*Work instruction*
All that is wanted is the line with "[8:47.86-8:48.76]" and each line after it to the end of the data below, set down exactly and without pictures.

......

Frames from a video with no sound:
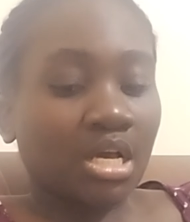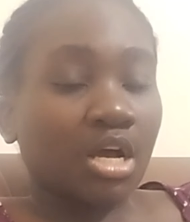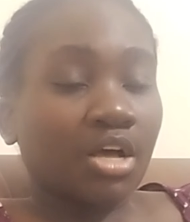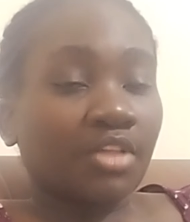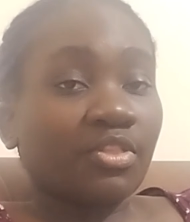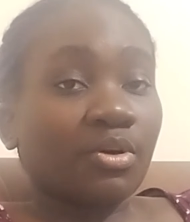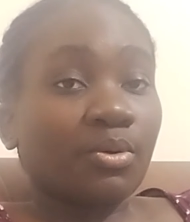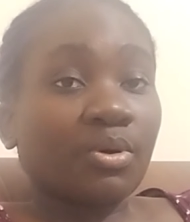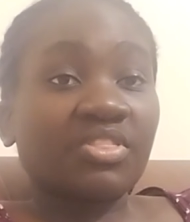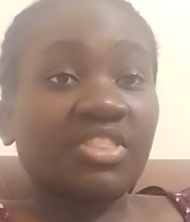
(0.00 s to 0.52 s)

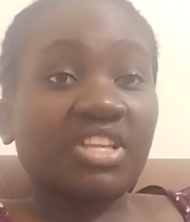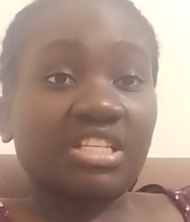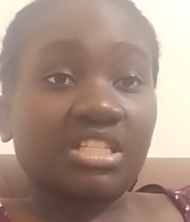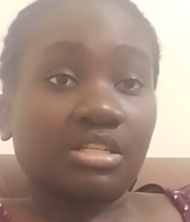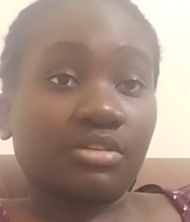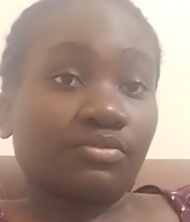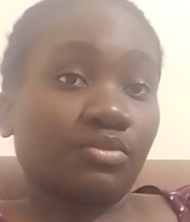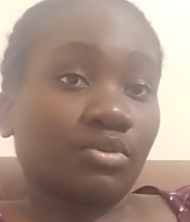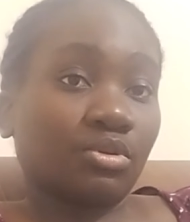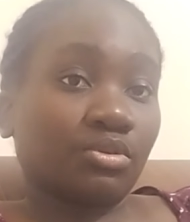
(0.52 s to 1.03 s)
The one that
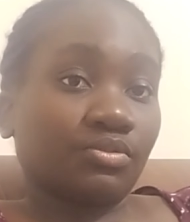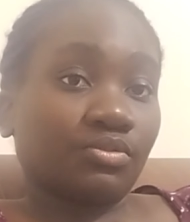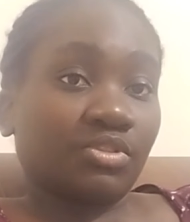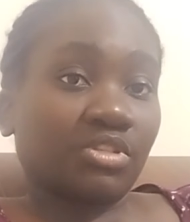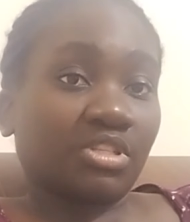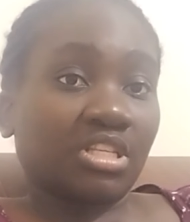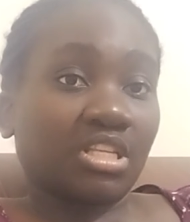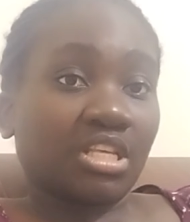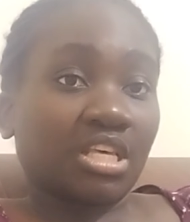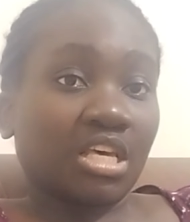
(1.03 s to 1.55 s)

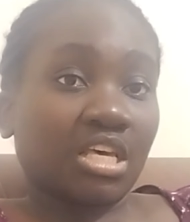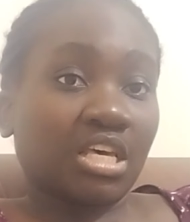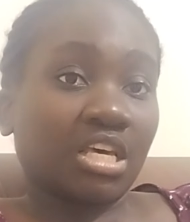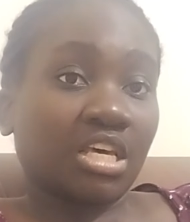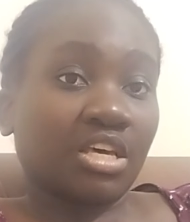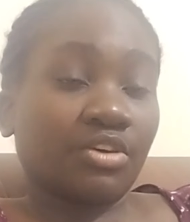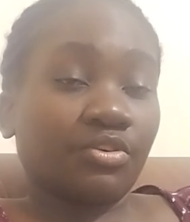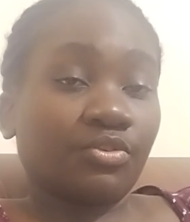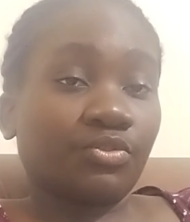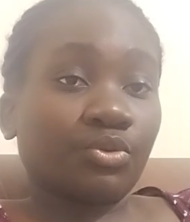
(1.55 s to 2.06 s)
involves
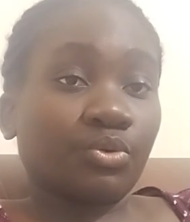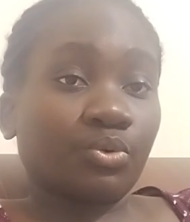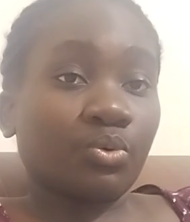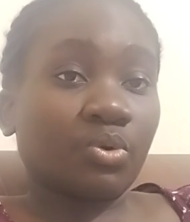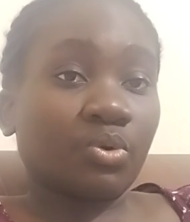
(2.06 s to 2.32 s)
through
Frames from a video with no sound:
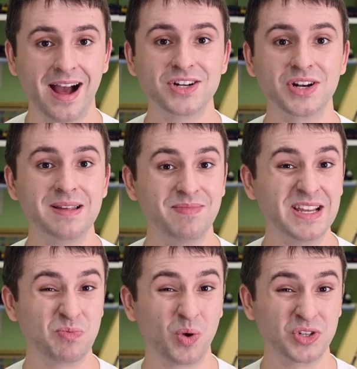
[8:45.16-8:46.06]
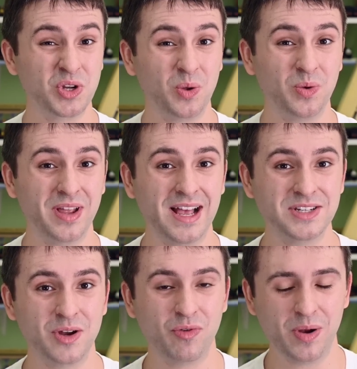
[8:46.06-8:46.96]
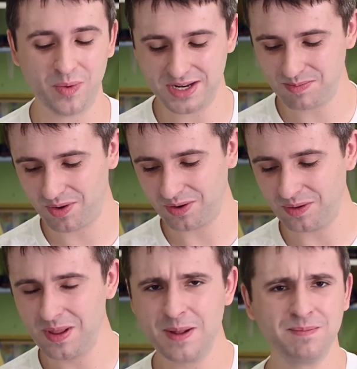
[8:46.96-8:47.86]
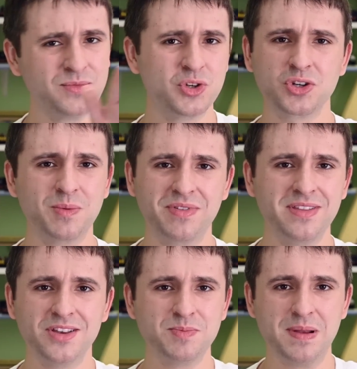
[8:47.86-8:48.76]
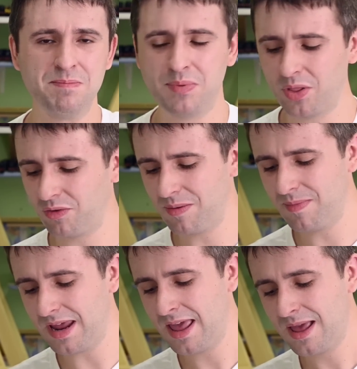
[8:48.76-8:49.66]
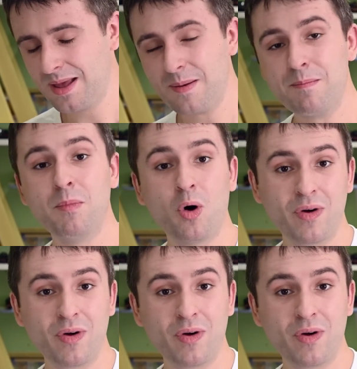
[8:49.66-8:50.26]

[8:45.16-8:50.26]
actually this was sold as a railways model. Just something that's been bothering me. More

......

*Final answer*
[8:47.86-8:48.76]
[8:48.76-8:49.66]
[8:49.66-8:50.26]

[8:45.16-8:50.26]
actually this was sold as a railways model. Just something that's been bothering me. More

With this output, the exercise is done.